WHAT THE EXERCISE ASKS => A faithful copy of all the records is needed, with the pictures omitted.

RECORDS SUPPLIED =>
═══

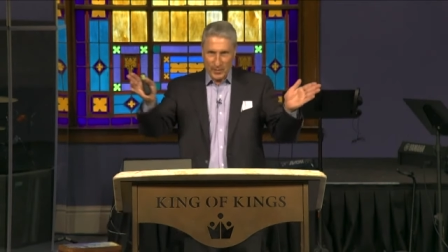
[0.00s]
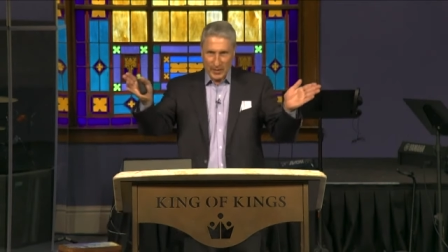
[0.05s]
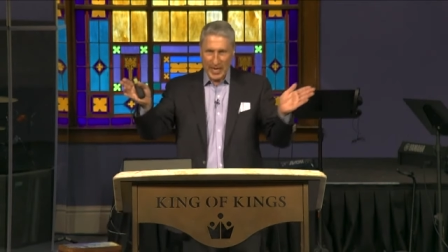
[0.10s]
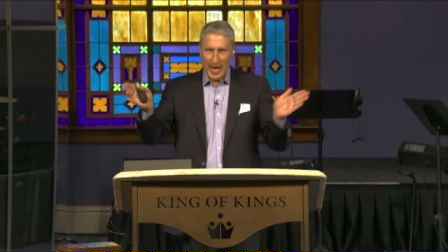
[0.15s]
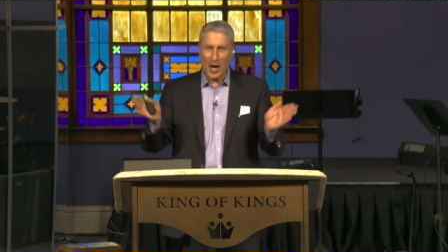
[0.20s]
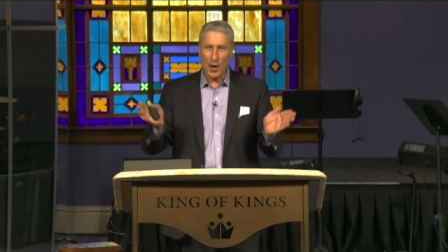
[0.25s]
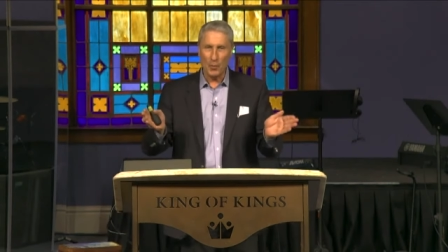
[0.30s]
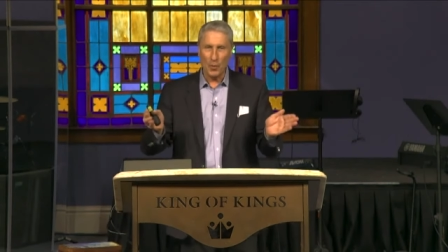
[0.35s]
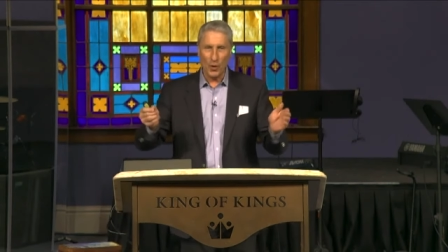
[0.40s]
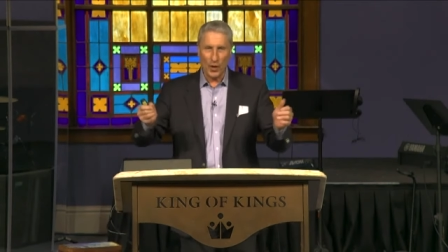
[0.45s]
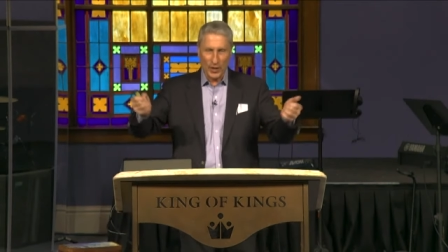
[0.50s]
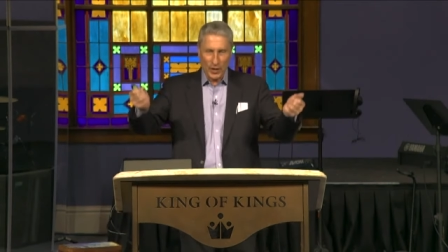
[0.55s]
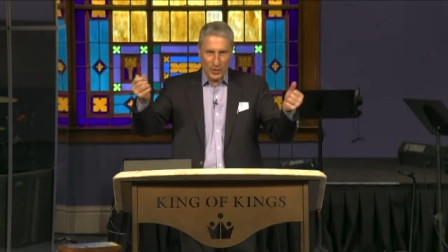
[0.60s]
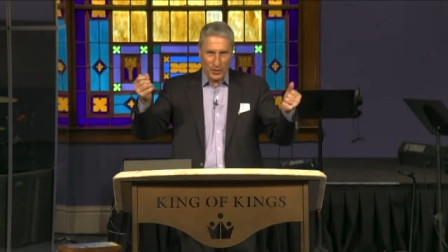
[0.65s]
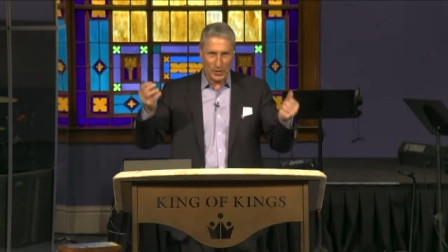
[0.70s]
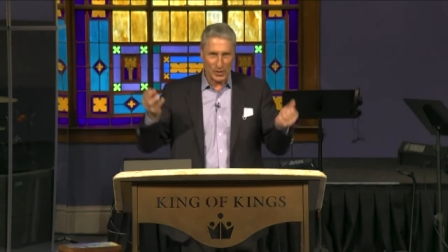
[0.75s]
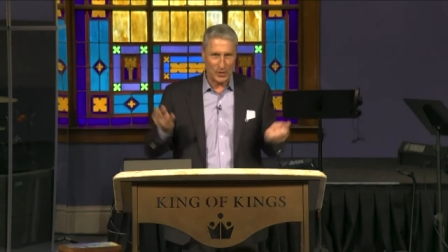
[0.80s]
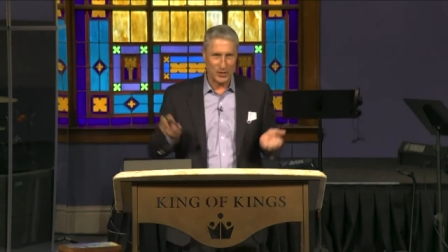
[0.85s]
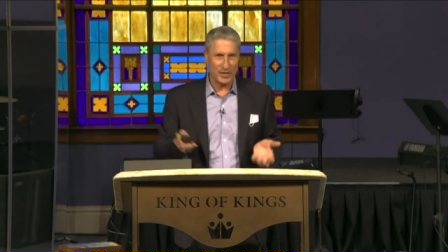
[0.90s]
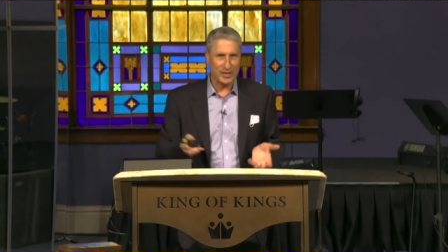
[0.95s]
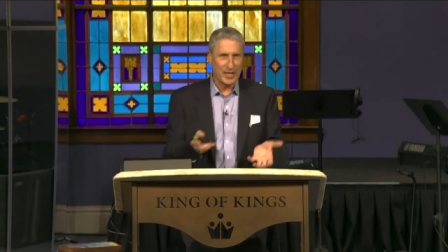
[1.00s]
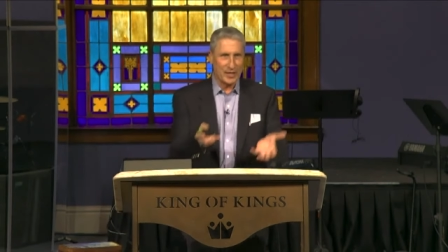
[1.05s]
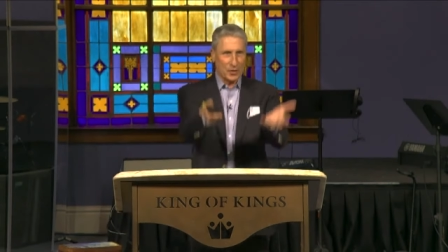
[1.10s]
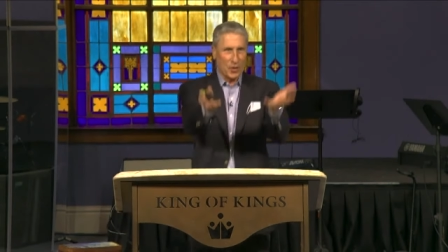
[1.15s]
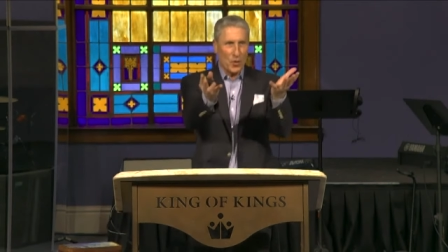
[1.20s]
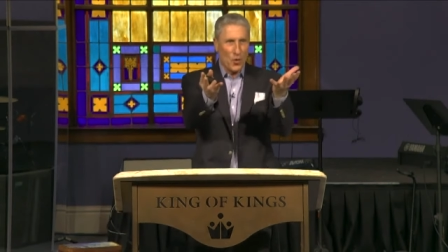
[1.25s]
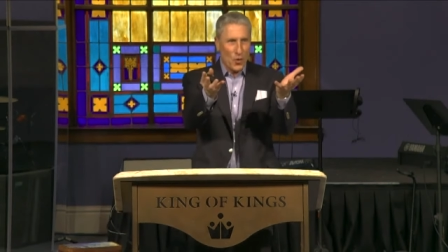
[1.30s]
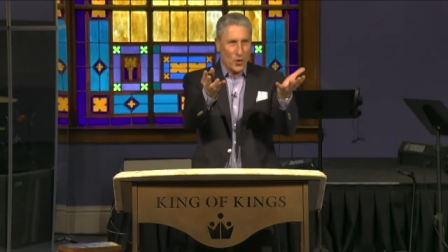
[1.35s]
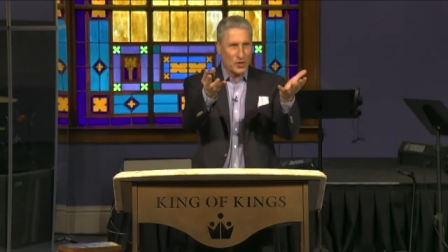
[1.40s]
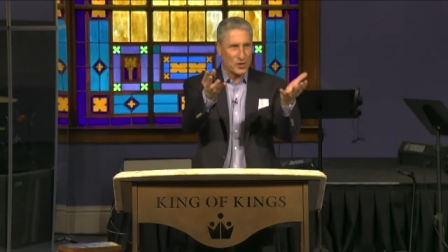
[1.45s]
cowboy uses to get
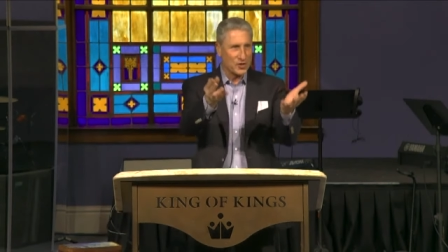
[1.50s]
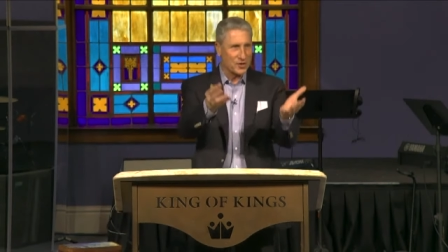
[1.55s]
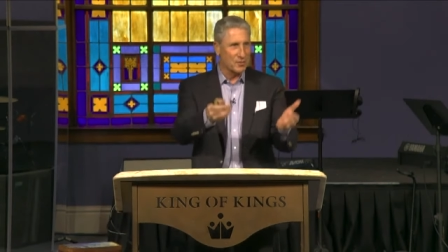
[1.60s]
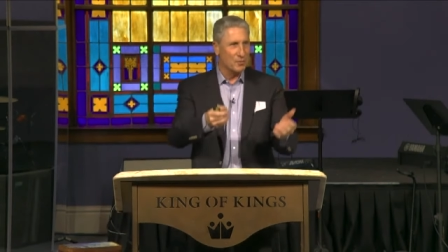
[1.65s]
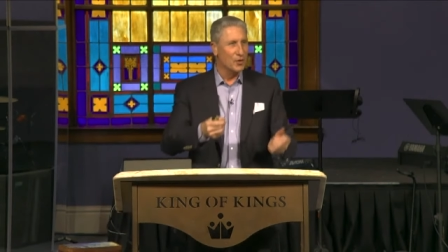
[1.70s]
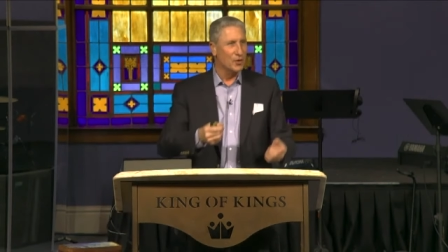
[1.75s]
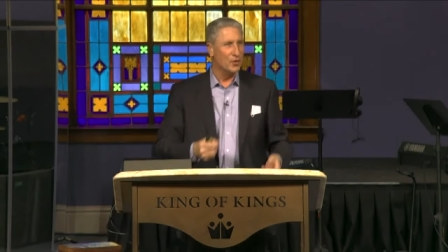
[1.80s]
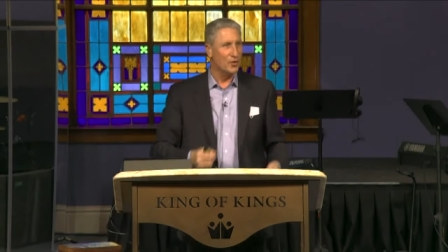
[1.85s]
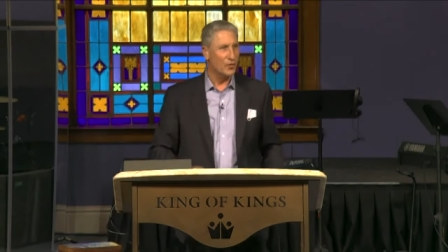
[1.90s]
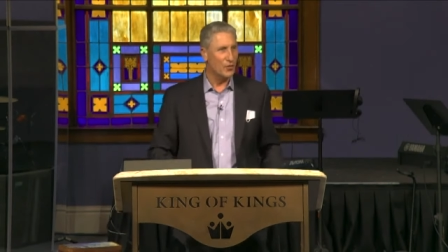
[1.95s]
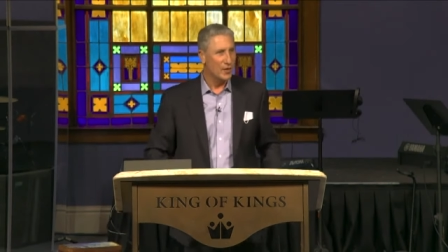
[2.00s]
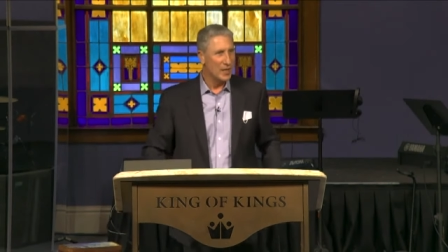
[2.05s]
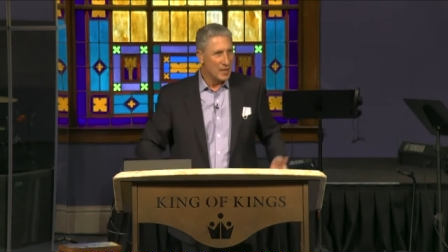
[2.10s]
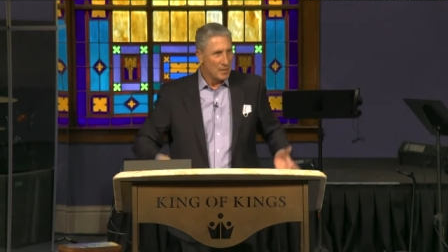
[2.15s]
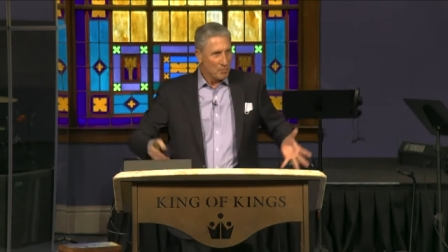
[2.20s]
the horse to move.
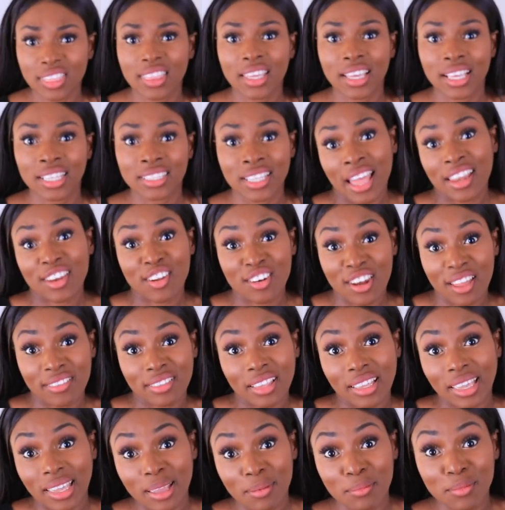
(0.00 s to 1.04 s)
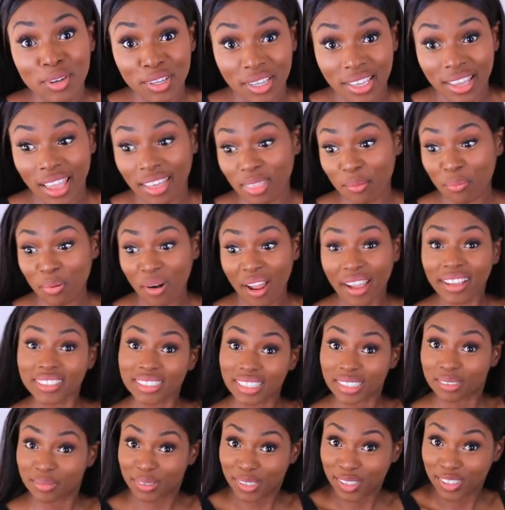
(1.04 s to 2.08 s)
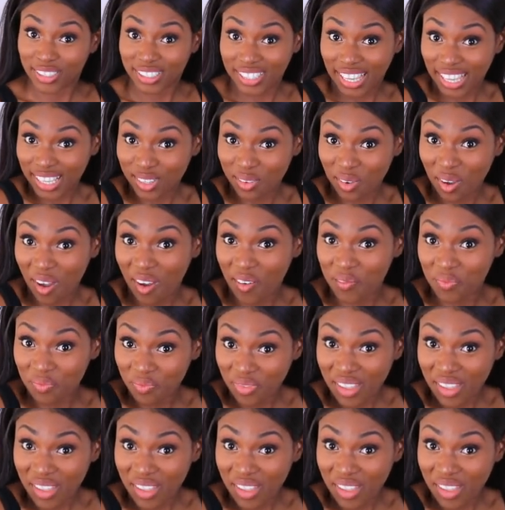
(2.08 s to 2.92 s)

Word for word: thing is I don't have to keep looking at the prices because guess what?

═══

OUTPUT OF THE EXERCISE =>
[0.00s]
[0.05s]
[0.10s]
[0.15s]
[0.20s]
[0.25s]
[0.30s]
[0.35s]
[0.40s]
[0.45s]
[0.50s]
[0.55s]
[0.60s]
[0.65s]
[0.70s]
[0.75s]
[0.80s]
[0.85s]
[0.90s]
[0.95s]
[1.00s]
[1.05s]
[1.10s]
[1.15s]
[1.20s]
[1.25s]
[1.30s]
[1.35s]
[1.40s]
[1.45s]
cowboy uses to get
[1.50s]
[1.55s]
[1.60s]
[1.65s]
[1.70s]
[1.75s]
[1.80s]
[1.85s]
[1.90s]
[1.95s]
[2.00s]
[2.05s]
[2.10s]
[2.15s]
[2.20s]
the horse to move.
(0.00 s to 1.04 s)
(1.04 s to 2.08 s)
(2.08 s to 2.92 s)

Word for word: thing is I don't have to keep looking at the prices because guess what?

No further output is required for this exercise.